Artificial intelligence (AI) software could be a valuable tool for radiologists reading chest CT exams, particularly in identifying often-underreported cardiovascular findings, according to research published online March 10 in Academic Radiology.
Researchers led by Dr. Basel Yacoub of the Medical University of South Carolina retrospectively applied a commercial AI software application to analyze chest CT exams from 100 patients and then compared the results to the original radiology report. They found that AI had superior diagnostic performance for identifying aortic dilatation and coronary artery calcium (CAC).
"We expect that adding AI to radiology reporting will translate into improved interpretation and increased confidence with shorter reading time, ultimately reducing burnout among radiologists," the authors wrote.

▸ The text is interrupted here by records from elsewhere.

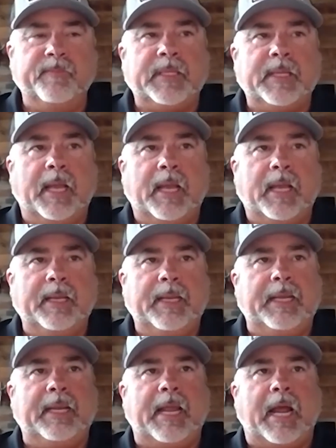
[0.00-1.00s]

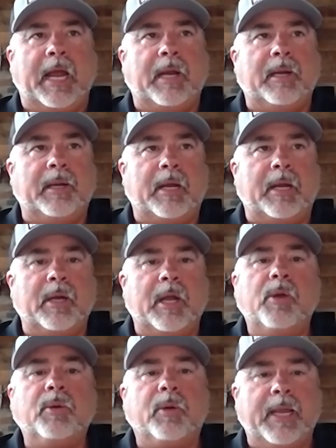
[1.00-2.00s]
and our
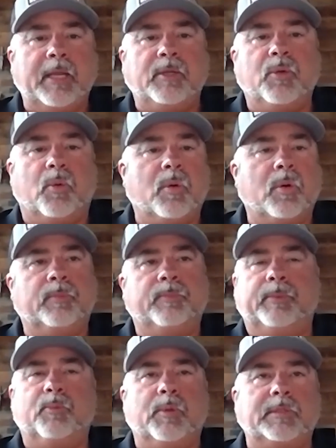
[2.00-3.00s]
owner Andor
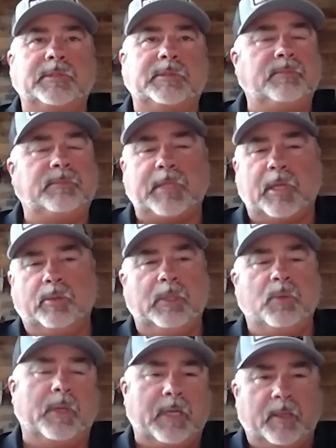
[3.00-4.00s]
was totally
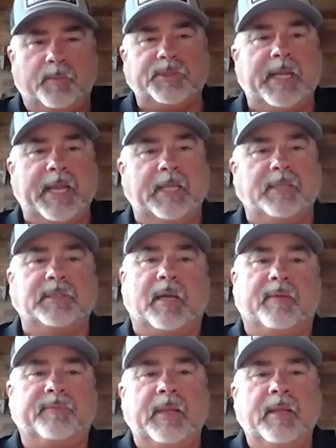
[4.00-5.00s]
100% hands
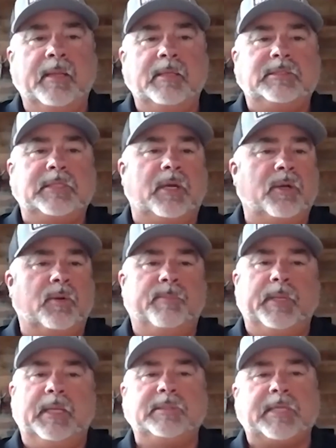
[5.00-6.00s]
off. So
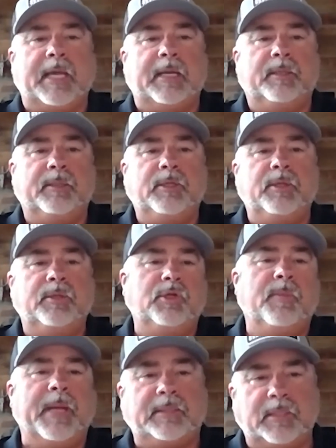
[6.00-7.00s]
it's kind of, you
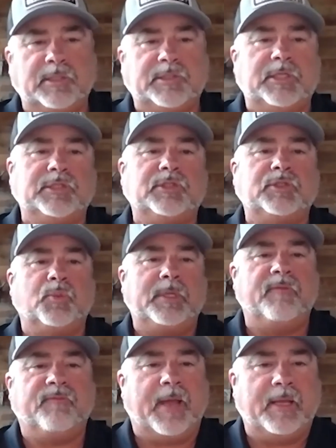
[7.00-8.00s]
make the decisions when
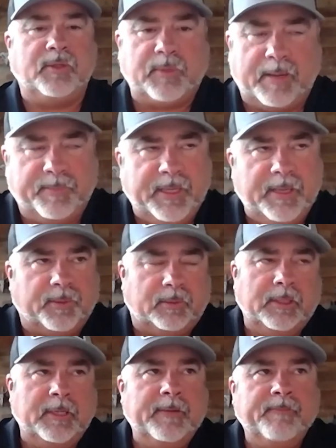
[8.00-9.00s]
you find the right people.
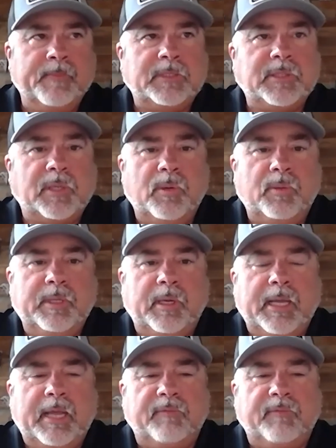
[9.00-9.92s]
So, I had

The researchers applied the AI-Rad Companion (Siemens Healthineers) software to 100 consecutive patients who received noncontrast chest CT exams at their institution. They then compared the algorithm's performance for identifying five findings -- pulmonary lesions, emphysema, aortic dilatation, CAC, and vertebral compression fractures -- with the original radiology reports signed by attending cardiothoracic radiologists.
The AI findings and the radiology report were then compared with a consensus reading by two board-certified radiologists with cardiothoracic radiology experience of eight and 10 years, respectively.
Performance of AI on noncontrast chest CT exams | ||||||
Sensitivity | Specificity | Area under the curve | ||||
AI | Radiology report | AI | Radiology report | AI | Radiology report | |
Pulmonary lesions | 92.8% | 97.6% | 82.4% | 100% | 0.88 | 0.99 |
Emphysema | 80.6% | 74.2% | 66.7% | 97.1% | 0.74 | 0.86 |
Aortic dilatation | 96.3% | 25.9% | 81.4% | 100% | 0.89 | 0.63 |
CAC | 89.8% | 75.4% | 100% | 94.9% | 0.95 | 0.85 |
Vertebral compression fractures | 100% | 100% | 63.7% | 100% | 0.82 | 1.00 |
The better results for AI in identifying aortic dilatation and CAC were statistically significant (p < 0.001 and p = 0.005, respectively). The radiology reports also showed that the interpreting radiologist outperformed the AI in identifying pulmonary lesions and vertebral compression fractures (p = 0.024 and p < 0.001, respectively). The performances were statistically comparable for identifying pulmonary emphysema (p = 0.064).
The retrospective evaluation confirmed the significant added value of using AI to support diagnostic reading of chest CT exams, according to the researchers. These platforms could be beneficial for radiologists facing an increasing workload from the ever-growing number of CT exams.
"A meaningful integration of AI into the clinical environment would ensure that thoracic pathologies continue to be correctly detected and classified despite existing challenges, such as the combination of exponentially growing utilization of radiology services and the lack of growth in the number of trained radiologists," the authors wrote. "This imbalance has resulted in increasing workload and consequent higher rates of burnout."
Further improvements in diagnostic performance from training on larger datasets may enable these algorithms to be implemented in clinical radiology workflow in the near future, according to the researchers.
"This role will be focused on supporting radiologists in their practice by providing automated second-reader results made available when reporting the imaging scans," they wrote.